Frankie Knuckles, pictured here displaying knuckles 

Frankie Knuckles, pictured here displaying knuckles 

Going Mainstream

Back in the States, despite tracks like Todd Terry’s “Weekend” and “Time for the Perculator” by Camjere being popular on the club scene, House was still not breaking into mainstream culture to any great extent. Although DJs like Armand Van Helden and Junior Vasquez were remixing many leading pop artist’s tracks, it was a diluted form of pure House that some regarded as secondary or even inferior. Remember that at this time, genres didn’t split, fuse and morph into a million hybrids nearly as quickly as they do today. 

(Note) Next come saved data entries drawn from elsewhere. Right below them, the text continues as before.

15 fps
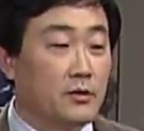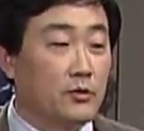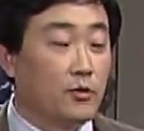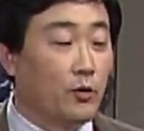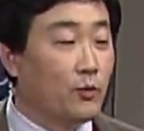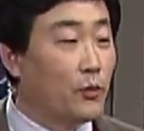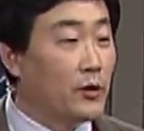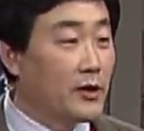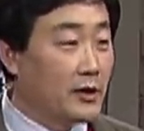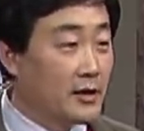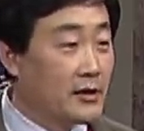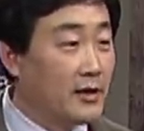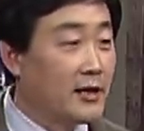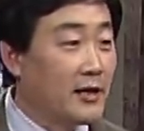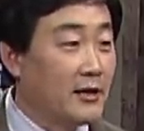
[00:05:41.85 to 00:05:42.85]
돈벌이의
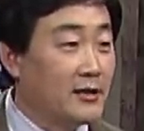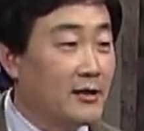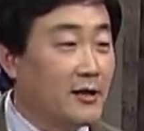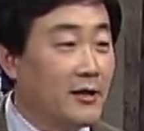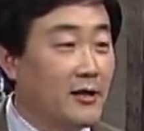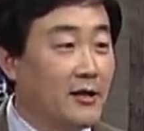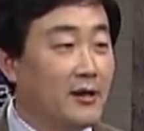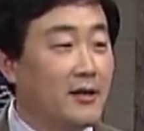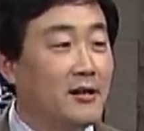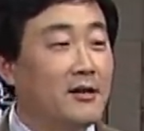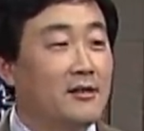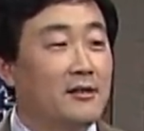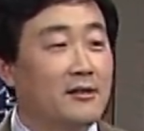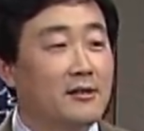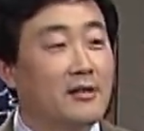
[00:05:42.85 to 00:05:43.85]
대상이 아니라
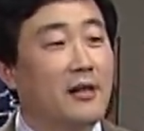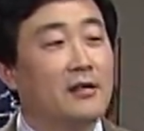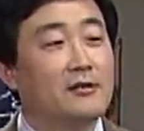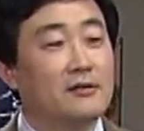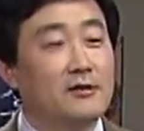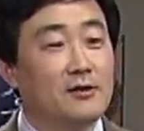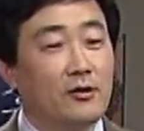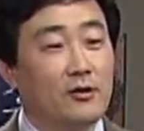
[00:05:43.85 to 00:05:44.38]
강은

At the end of the 1990s House had diverged into many different sub-genres including Acid House, Deep House, Hip House, Hard House, Tech House, Breakbeat, Drum’n’Bass and many others. Some of these were much more at the intense end of the musical spectrum, verging on the minimalism of techno where the beats were very dominant and the melody a distant second. Other kinds of House were much more upbeat and skirted the borders of what could be termed pop music, with more of a party vibe. As is often the case, elements of the genre have been absorbed into much more mainstream chart music and commercialized. So even though there’s still a thriving and vibrant club scene for house music, it has inevitably crossed over into other styles both in clubs and in the pop charts. 

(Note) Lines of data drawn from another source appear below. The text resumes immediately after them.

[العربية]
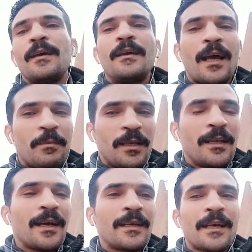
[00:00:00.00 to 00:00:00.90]
العميل
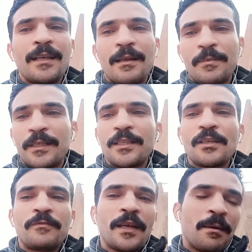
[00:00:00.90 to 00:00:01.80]
اللي اخد على
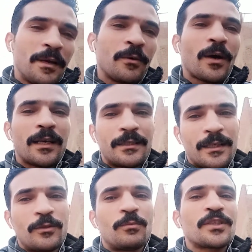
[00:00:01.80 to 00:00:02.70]
الابلكيشن فيه امان
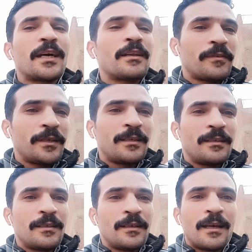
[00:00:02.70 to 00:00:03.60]
وعداد ومش عارف ايه
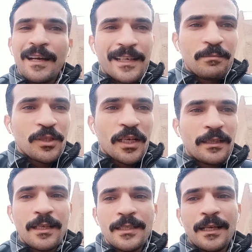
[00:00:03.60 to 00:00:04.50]
اكيد مش
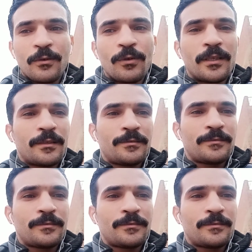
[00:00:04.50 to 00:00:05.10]
هيتنازل عن كل ده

Paul Oakenfold still hadn’t quite got the hang of headphones

Paul Oakenfold still hadn’t quite got the hang of headphones

Who Lives in a House Like This?

House has always been music to dance to, emerging as it did from the club scene. As such, the beats are paramount, with four-to-the-floor bass drum kicks very much standard fare. A tempo of around 130 BPM is common, and a lot of House doesn’t stray too far either side of that kind of speed. House makes particularly extensive use of layered beats, and the classic house bass is a kind of deep, round organ sound. In fact for many years through the late 1980s and the 90s, a lot of keyboard workstations would come with a “house organ” preset specifically for playing house bass sounds. The Korg M1 was well known for it. 

Instrumentation in House is almost always synthesized, from the beats to the lead sounds. Synth sounds aren’t usually as harsh as they can be in techno, and a smooth, polished production is usually what’s called for, with extensive use made of reverbs and delays on high-pitched synths, vocal samples and some beats. Beats are layered heavily and often broken into sections that build up and down: dropping the kick in and out is a common trick in House to create dynamics and delineate sections within a track. In terms of production, house tends to have a big bass and then a few sonic elements going on in the mid and upper ranges, with cymbals featuring prominently in the rhythm tracks and often also a variety of other percussion sounds. Sidechaining is used a lot to heavily compress the bass signal when the kick drum sounds, leading to the ’pumping’ effect that you will probably have heard on countless house or club records. It’s become almost a signature of the house music sound and one that has been assimilated by many pop tracks in the last decade and a half. Most compressors now have a sidechain input option that you can use to link the output of the kick drum track to the compressor on the bass track so that when the kick hits, the compressor comes in strongly and pulls the level of the bass down but only for a fraction of a second. Taken over the duration of an entire track, this creates the pumping effect that club-goers love. 

A Guy Called Gerald, in A Room With Technology. 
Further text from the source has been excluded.